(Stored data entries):

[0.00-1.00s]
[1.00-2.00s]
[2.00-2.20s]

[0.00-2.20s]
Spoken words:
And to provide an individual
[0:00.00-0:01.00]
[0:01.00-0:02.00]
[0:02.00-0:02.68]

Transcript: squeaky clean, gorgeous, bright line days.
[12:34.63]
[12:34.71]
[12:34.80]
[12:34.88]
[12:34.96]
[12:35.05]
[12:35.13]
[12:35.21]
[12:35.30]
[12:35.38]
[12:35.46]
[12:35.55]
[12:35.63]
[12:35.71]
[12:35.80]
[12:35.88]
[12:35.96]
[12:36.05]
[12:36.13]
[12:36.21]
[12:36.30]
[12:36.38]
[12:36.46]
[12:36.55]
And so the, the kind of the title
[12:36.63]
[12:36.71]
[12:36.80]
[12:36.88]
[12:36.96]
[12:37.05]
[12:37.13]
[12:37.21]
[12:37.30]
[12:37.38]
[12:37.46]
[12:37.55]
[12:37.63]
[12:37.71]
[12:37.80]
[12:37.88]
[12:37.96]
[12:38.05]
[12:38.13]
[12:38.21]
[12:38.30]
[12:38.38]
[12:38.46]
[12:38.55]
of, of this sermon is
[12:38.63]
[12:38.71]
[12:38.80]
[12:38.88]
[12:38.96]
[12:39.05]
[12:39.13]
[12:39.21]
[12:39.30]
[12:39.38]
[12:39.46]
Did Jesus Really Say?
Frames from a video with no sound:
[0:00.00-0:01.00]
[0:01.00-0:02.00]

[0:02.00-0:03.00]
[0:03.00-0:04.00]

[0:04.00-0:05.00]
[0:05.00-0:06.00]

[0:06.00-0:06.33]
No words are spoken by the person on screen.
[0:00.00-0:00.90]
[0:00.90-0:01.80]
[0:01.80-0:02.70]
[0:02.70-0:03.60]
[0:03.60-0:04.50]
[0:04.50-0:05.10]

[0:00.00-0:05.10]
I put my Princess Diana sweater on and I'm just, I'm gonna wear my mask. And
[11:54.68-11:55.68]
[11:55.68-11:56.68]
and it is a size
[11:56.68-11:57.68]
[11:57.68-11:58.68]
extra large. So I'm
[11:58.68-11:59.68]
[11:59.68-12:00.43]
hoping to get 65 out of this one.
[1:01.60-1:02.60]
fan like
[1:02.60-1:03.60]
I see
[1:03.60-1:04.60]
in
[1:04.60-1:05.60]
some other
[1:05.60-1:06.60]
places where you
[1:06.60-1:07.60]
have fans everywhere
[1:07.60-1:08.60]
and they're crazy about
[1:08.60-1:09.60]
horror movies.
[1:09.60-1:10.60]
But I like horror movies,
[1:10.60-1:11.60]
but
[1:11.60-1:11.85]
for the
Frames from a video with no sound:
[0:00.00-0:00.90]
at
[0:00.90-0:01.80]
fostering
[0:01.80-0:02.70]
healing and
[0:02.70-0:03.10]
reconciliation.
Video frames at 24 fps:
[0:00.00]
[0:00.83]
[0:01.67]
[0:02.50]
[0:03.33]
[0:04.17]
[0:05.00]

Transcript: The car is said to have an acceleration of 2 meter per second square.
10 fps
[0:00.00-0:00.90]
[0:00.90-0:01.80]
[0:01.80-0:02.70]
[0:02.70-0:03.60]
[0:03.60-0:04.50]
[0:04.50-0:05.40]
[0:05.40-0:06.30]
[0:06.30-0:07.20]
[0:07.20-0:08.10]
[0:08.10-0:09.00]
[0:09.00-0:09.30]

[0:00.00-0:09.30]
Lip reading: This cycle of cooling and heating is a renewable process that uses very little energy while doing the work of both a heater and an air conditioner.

(REQUIRED WORK): The response should consist of all the entries, copied without any alteration.

(SOLUTION FOR THIS EXERCISE):
[0.00-1.00s]
[1.00-2.00s]
[2.00-2.20s]

[0.00-2.20s]
Spoken words:
And to provide an individual
[0:00.00-0:01.00]
[0:01.00-0:02.00]
[0:02.00-0:02.68]

Transcript: squeaky clean, gorgeous, bright line days.
[12:34.63]
[12:34.71]
[12:34.80]
[12:34.88]
[12:34.96]
[12:35.05]
[12:35.13]
[12:35.21]
[12:35.30]
[12:35.38]
[12:35.46]
[12:35.55]
[12:35.63]
[12:35.71]
[12:35.80]
[12:35.88]
[12:35.96]
[12:36.05]
[12:36.13]
[12:36.21]
[12:36.30]
[12:36.38]
[12:36.46]
[12:36.55]
And so the, the kind of the title
[12:36.63]
[12:36.71]
[12:36.80]
[12:36.88]
[12:36.96]
[12:37.05]
[12:37.13]
[12:37.21]
[12:37.30]
[12:37.38]
[12:37.46]
[12:37.55]
[12:37.63]
[12:37.71]
[12:37.80]
[12:37.88]
[12:37.96]
[12:38.05]
[12:38.13]
[12:38.21]
[12:38.30]
[12:38.38]
[12:38.46]
[12:38.55]
of, of this sermon is
[12:38.63]
[12:38.71]
[12:38.80]
[12:38.88]
[12:38.96]
[12:39.05]
[12:39.13]
[12:39.21]
[12:39.30]
[12:39.38]
[12:39.46]
Did Jesus Really Say?
Frames from a video with no sound:
[0:00.00-0:01.00]
[0:01.00-0:02.00]

[0:02.00-0:03.00]
[0:03.00-0:04.00]

[0:04.00-0:05.00]
[0:05.00-0:06.00]

[0:06.00-0:06.33]
No words are spoken by the person on screen.
[0:00.00-0:00.90]
[0:00.90-0:01.80]
[0:01.80-0:02.70]
[0:02.70-0:03.60]
[0:03.60-0:04.50]
[0:04.50-0:05.10]

[0:00.00-0:05.10]
I put my Princess Diana sweater on and I'm just, I'm gonna wear my mask. And
[11:54.68-11:55.68]
[11:55.68-11:56.68]
and it is a size
[11:56.68-11:57.68]
[11:57.68-11:58.68]
extra large. So I'm
[11:58.68-11:59.68]
[11:59.68-12:00.43]
hoping to get 65 out of this one.
[1:01.60-1:02.60]
fan like
[1:02.60-1:03.60]
I see
[1:03.60-1:04.60]
in
[1:04.60-1:05.60]
some other
[1:05.60-1:06.60]
places where you
[1:06.60-1:07.60]
have fans everywhere
[1:07.60-1:08.60]
and they're crazy about
[1:08.60-1:09.60]
horror movies.
[1:09.60-1:10.60]
But I like horror movies,
[1:10.60-1:11.60]
but
[1:11.60-1:11.85]
for the
Frames from a video with no sound:
[0:00.00-0:00.90]
at
[0:00.90-0:01.80]
fostering
[0:01.80-0:02.70]
healing and
[0:02.70-0:03.10]
reconciliation.
Video frames at 24 fps:
[0:00.00]
[0:00.83]
[0:01.67]
[0:02.50]
[0:03.33]
[0:04.17]
[0:05.00]

Transcript: The car is said to have an acceleration of 2 meter per second square.
10 fps
[0:00.00-0:00.90]
[0:00.90-0:01.80]
[0:01.80-0:02.70]
[0:02.70-0:03.60]
[0:03.60-0:04.50]
[0:04.50-0:05.40]
[0:05.40-0:06.30]
[0:06.30-0:07.20]
[0:07.20-0:08.10]
[0:08.10-0:09.00]
[0:09.00-0:09.30]

[0:00.00-0:09.30]
Lip reading: This cycle of cooling and heating is a renewable process that uses very little energy while doing the work of both a heater and an air conditioner.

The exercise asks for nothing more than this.